Advice from the trenches
Start simple and add supplies later:
- colored pencils
- water colors
- magnifying glasses
- measuring tape
- reference guides
I have found that three key things have led to my children’s success with nature journaling:
1. Establish a routine
Whenever we teach our children a new skill or practice, routine is important to establish good habits. I have found that using our journals regularly (i.e. 2-3 times a week) has helped entrench good behaviors.
Simply beginning each journal entry the same way sets the tone for the observations that will follow. I’ve kept it really simple with my seven and five year olds by asking them to start each entry with the date and weather.
Subsequently, we accumulate energy to record our observations.

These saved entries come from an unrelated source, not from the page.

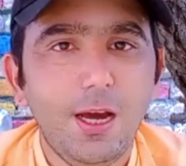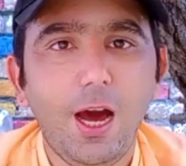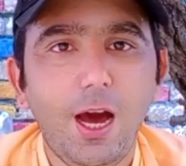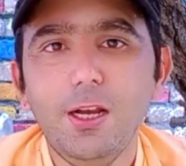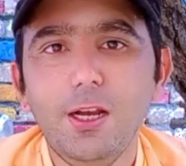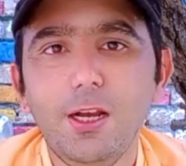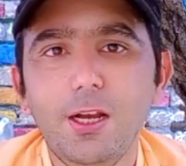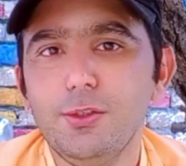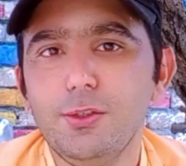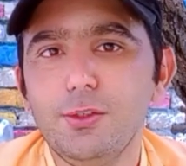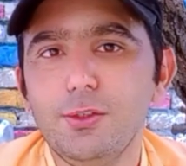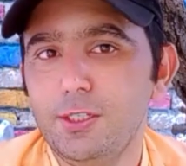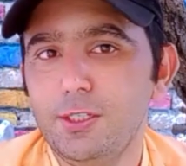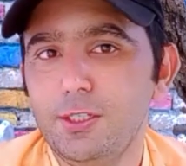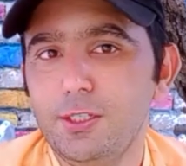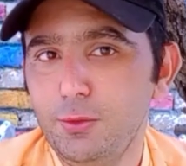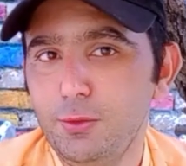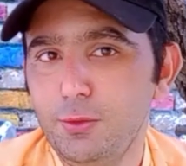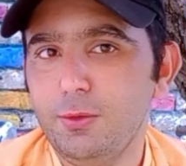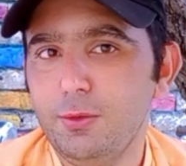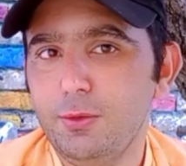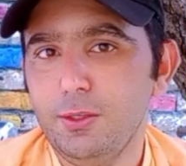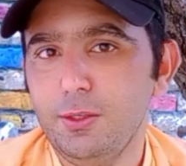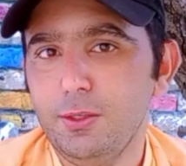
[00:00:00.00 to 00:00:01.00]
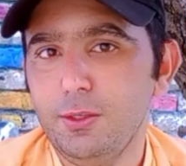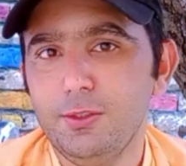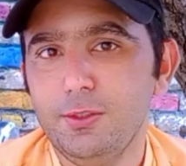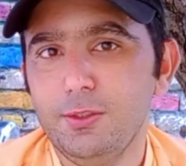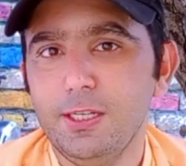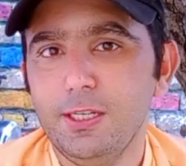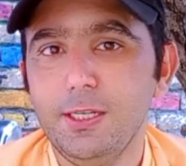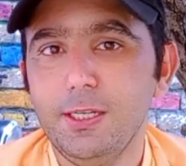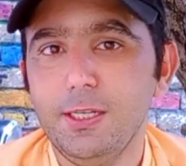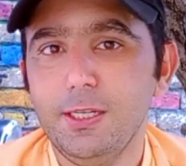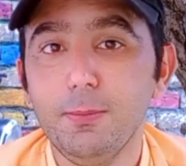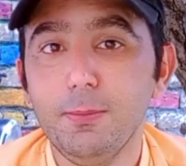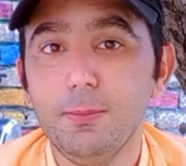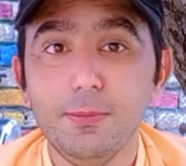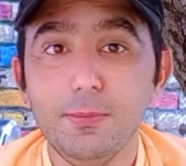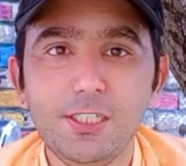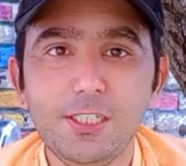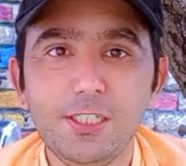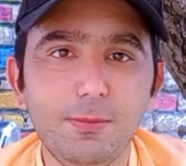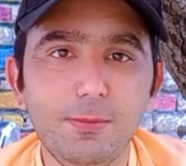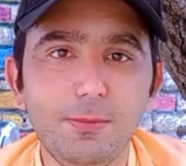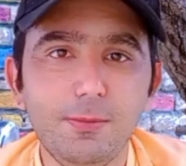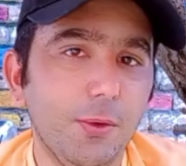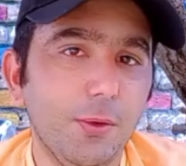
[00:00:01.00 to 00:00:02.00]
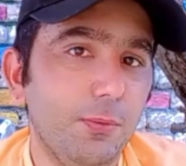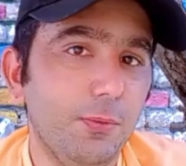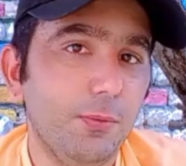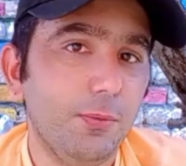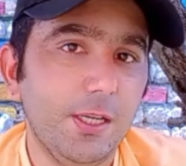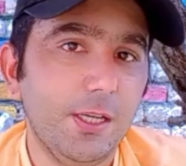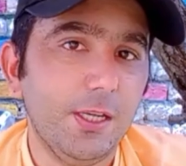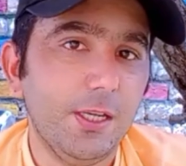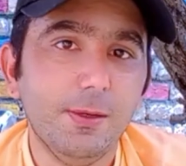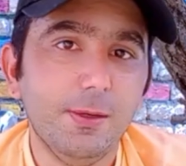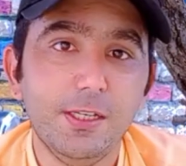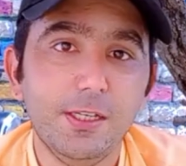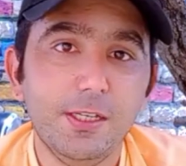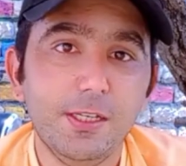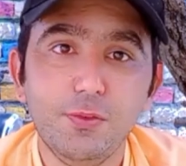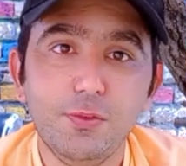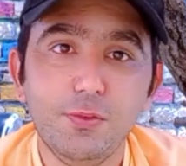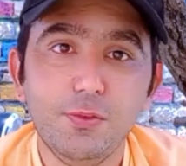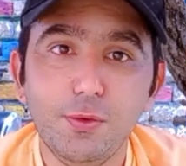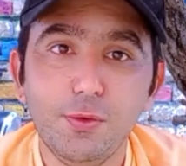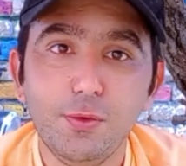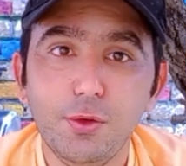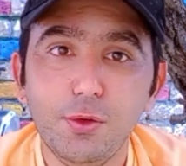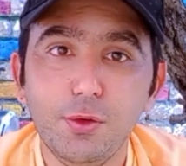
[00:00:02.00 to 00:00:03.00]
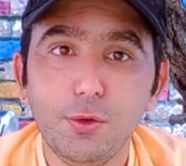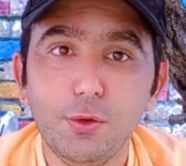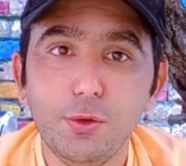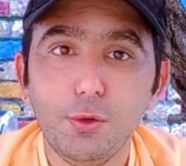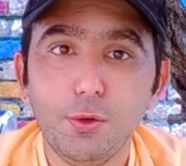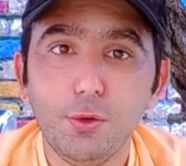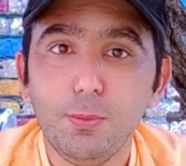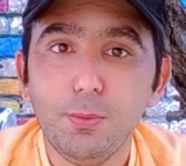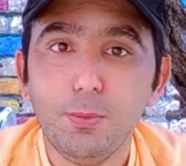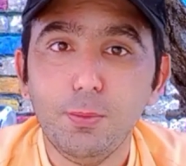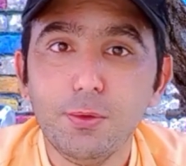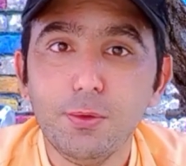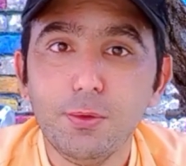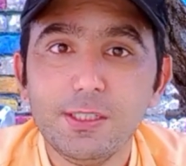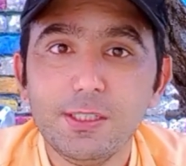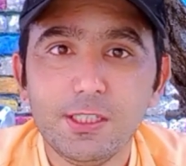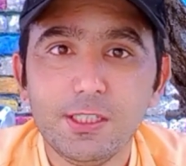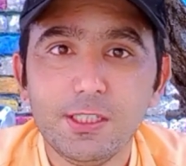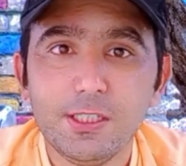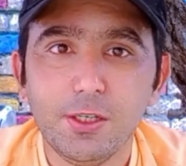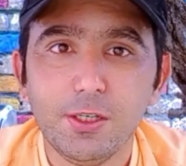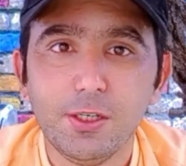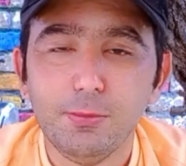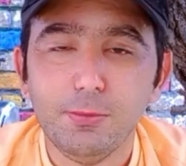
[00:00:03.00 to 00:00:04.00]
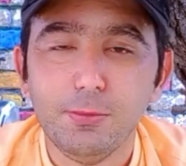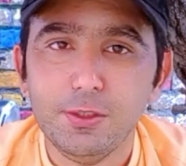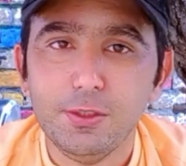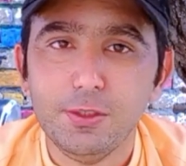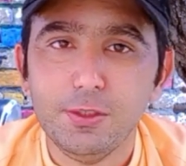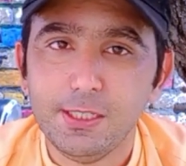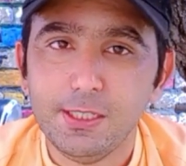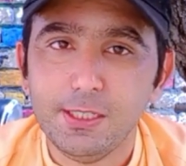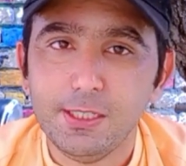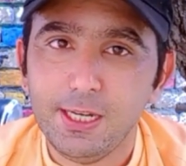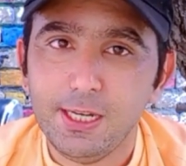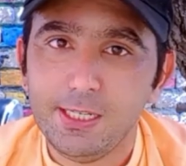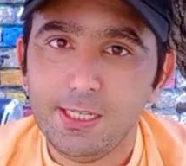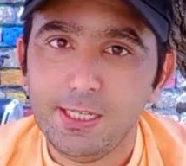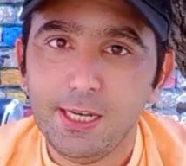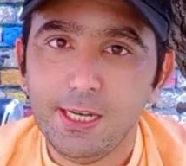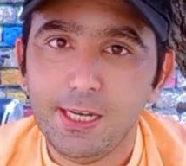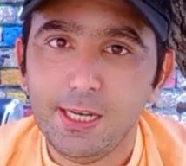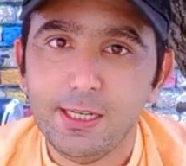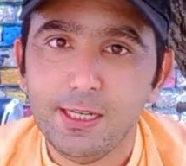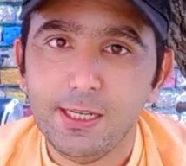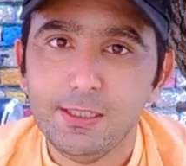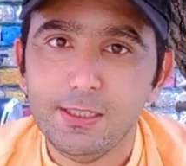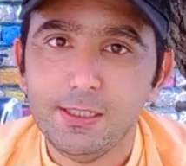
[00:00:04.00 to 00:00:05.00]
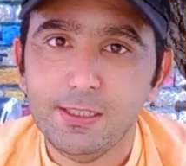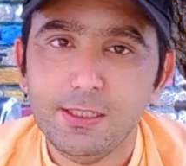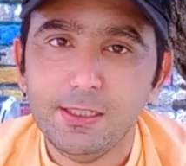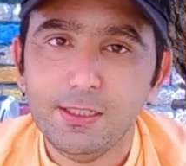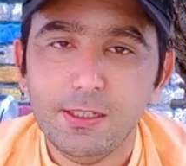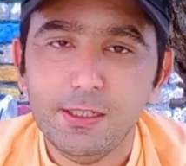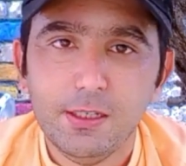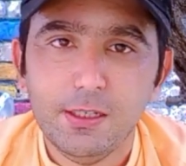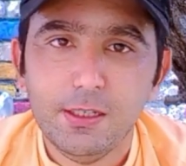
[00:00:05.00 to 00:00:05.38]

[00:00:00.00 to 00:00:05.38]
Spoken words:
Also, the new username must be available and follow Roblox community guidelines.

To begin, we established that each observation sketch should last between 2 and 4 minutes and should be labeled. As they gain more experience, they are encouraged to add more details. I found that my oldest son naturally tended to want to do more.
- what is the season
- time of the day
- components of the habitat you are in
A routine can also be established by having children choose a special place to which they return regularly to record their observations.
2. Treasure hunt
It’s important that your first attempts at nature journaling are very specific.
Until your children get into the rhythm of drawing from their own discoveries, this will provide much-needed structure for their nature excursions. By making your first excursions task-oriented, they will feel like a scavenger hunt.
Soon all new discoveries will feel like treasures!
- three different leaves
- two different birds
- how many things live in a tree
- two different mushrooms
- interesting cloud shapes
- two colorful living beings
- natural patterns
- that is making noise
Remember: Searching for any species of plant or mushroom is prohibited in provincial parks.
3. Explore nature with your children
Never underestimate the impact of your example.
By exploring with your children and cultivating a spirit of adventure, you set the stage for success. She shares her own observation with his children, even consider journaling with them.
Instead, be receptive and aware of your child’s enthusiasm for his own observation. Let your kids feel like their finds are interesting (even if it’s the third shiny rock they show you that day). By sharing the excitement of discovery, you can encourage your child to continue exploring.
Nature is everywhere!
Ontario’s parks are home to some of the most beautiful and inspiring landscapes in the country, but nature is everywhere.
We may think that it is necessary to travel “into nature”, but in reality it is only necessary to get to your own backyard. In fact, you could live in a tall building in the middle of the city and still experience nature.
Look and listen, stop and observe, make it a habit!
There is a lot to study, even in the smallest spaces. Small eyes, focused on the little things, can often open up a wide world of adventures.